*** Material to process ***
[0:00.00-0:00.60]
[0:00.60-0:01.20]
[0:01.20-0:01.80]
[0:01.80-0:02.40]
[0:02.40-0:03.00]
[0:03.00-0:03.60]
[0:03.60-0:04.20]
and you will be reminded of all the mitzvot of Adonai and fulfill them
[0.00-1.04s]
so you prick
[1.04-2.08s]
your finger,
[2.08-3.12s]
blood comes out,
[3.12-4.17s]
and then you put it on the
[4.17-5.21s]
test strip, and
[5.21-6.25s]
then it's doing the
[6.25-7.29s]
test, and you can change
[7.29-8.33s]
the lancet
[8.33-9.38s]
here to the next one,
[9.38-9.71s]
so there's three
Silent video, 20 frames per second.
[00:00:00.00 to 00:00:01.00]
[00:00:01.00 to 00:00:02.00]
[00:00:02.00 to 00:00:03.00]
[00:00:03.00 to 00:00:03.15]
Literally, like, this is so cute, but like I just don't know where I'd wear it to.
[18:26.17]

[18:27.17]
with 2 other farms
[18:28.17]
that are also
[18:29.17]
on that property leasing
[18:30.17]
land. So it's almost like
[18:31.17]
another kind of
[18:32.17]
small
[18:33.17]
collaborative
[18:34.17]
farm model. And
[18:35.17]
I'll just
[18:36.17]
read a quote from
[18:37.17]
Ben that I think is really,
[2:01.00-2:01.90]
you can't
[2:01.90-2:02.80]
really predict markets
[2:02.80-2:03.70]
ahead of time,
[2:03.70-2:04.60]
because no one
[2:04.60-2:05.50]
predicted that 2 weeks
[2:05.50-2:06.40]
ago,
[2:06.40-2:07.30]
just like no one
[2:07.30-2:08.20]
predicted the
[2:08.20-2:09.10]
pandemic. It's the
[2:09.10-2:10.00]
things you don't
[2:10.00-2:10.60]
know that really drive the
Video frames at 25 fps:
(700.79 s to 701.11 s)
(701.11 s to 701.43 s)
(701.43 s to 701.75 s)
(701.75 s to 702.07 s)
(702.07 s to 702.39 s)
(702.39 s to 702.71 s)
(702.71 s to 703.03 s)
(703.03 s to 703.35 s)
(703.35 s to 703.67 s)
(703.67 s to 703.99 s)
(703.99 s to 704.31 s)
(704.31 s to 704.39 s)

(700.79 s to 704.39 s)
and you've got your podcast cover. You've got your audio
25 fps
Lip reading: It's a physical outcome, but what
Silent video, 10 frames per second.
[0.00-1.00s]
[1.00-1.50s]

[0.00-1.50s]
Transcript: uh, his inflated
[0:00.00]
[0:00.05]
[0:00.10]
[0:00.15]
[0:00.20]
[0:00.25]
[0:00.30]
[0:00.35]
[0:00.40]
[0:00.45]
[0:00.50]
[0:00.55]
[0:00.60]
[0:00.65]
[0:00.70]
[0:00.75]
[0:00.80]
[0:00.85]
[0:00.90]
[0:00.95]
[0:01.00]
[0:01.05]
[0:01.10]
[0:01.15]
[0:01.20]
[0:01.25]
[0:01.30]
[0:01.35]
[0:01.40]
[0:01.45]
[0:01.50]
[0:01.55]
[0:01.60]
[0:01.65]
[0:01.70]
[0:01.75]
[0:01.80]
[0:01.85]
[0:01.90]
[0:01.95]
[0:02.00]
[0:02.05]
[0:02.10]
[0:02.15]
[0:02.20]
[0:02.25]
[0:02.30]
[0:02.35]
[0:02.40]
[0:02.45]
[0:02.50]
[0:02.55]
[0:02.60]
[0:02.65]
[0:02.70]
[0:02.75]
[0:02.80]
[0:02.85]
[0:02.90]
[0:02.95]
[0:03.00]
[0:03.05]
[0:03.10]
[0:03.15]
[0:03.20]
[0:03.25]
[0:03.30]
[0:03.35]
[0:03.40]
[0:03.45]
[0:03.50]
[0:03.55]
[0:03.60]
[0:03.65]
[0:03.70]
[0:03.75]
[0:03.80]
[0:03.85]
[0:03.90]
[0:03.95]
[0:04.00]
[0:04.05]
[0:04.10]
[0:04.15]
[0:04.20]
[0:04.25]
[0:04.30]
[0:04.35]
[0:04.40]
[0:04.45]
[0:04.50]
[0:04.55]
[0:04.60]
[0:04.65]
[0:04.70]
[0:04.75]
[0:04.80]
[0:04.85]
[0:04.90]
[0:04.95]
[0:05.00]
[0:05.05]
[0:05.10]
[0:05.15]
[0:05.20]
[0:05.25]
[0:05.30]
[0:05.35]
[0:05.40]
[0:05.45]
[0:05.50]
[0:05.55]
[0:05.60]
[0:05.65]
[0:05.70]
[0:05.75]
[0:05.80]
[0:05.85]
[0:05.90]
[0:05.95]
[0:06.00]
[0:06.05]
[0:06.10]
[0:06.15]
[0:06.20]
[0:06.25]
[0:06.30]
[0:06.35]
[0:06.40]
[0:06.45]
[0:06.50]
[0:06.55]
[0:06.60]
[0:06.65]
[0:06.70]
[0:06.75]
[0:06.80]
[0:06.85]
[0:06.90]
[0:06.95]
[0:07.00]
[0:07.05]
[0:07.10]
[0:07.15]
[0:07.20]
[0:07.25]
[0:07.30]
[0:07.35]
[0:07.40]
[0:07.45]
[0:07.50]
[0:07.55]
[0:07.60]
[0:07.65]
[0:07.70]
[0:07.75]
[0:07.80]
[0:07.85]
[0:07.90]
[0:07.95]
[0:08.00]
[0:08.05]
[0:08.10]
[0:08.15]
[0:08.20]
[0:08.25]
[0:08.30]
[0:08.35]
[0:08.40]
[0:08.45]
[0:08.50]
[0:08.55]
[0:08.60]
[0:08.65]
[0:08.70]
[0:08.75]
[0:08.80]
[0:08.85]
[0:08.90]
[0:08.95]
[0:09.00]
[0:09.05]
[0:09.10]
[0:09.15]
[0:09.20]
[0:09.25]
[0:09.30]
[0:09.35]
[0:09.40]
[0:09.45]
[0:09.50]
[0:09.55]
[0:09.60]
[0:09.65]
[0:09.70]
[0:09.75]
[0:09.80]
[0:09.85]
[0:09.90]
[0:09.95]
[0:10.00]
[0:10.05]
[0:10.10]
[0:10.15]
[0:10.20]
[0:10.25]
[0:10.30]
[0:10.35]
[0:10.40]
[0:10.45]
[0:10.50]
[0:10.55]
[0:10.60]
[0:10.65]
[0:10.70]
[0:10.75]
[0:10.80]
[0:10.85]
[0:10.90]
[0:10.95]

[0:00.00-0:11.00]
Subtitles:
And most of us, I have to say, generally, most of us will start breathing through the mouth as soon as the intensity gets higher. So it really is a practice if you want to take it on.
*** End of Material to process ***
### What is expected
Go through the material above, find each line with the string "second", and copy it.

### Written answer
Silent video, 20 frames per second.
Silent video, 10 frames per second.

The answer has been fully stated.